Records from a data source

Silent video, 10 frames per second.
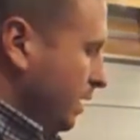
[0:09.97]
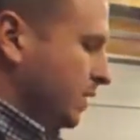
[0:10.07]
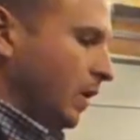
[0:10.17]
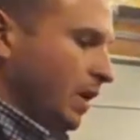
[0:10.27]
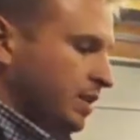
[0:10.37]

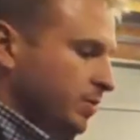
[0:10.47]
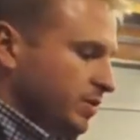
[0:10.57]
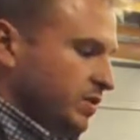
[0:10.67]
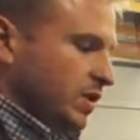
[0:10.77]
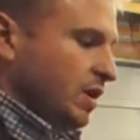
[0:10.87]
So I
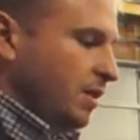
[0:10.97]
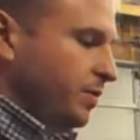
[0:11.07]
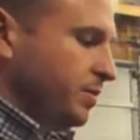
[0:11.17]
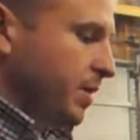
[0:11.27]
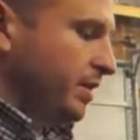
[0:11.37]
suppose to start off,
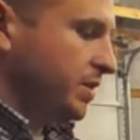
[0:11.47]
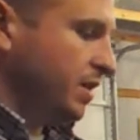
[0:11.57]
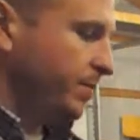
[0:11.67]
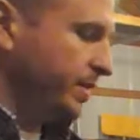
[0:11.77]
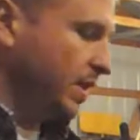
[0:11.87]
I should probably
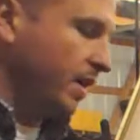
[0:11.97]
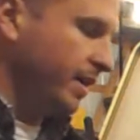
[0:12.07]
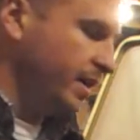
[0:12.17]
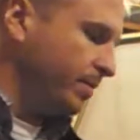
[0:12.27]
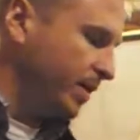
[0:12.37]
start off by
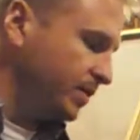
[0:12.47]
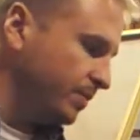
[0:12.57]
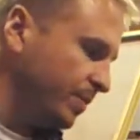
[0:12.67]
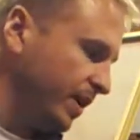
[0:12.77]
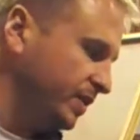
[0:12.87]
talking about
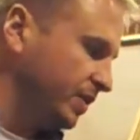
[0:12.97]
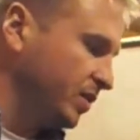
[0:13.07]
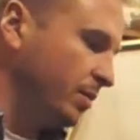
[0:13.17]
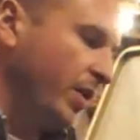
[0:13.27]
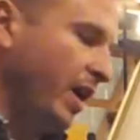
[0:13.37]
some basic
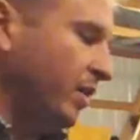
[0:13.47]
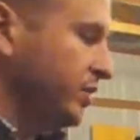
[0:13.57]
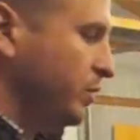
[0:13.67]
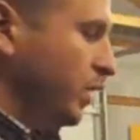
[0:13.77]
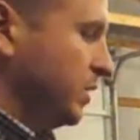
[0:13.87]
terminology,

EXERCISE DIRECTIONS
Return a verbatim transcription of the data, omitting all images.

SOLUTION TO THIS EXERCISE
Silent video, 10 frames per second.
[0:09.97]
[0:10.07]
[0:10.17]
[0:10.27]
[0:10.37]

[0:10.47]
[0:10.57]
[0:10.67]
[0:10.77]
[0:10.87]
So I
[0:10.97]
[0:11.07]
[0:11.17]
[0:11.27]
[0:11.37]
suppose to start off,
[0:11.47]
[0:11.57]
[0:11.67]
[0:11.77]
[0:11.87]
I should probably
[0:11.97]
[0:12.07]
[0:12.17]
[0:12.27]
[0:12.37]
start off by
[0:12.47]
[0:12.57]
[0:12.67]
[0:12.77]
[0:12.87]
talking about
[0:12.97]
[0:13.07]
[0:13.17]
[0:13.27]
[0:13.37]
some basic
[0:13.47]
[0:13.57]
[0:13.67]
[0:13.77]
[0:13.87]
terminology,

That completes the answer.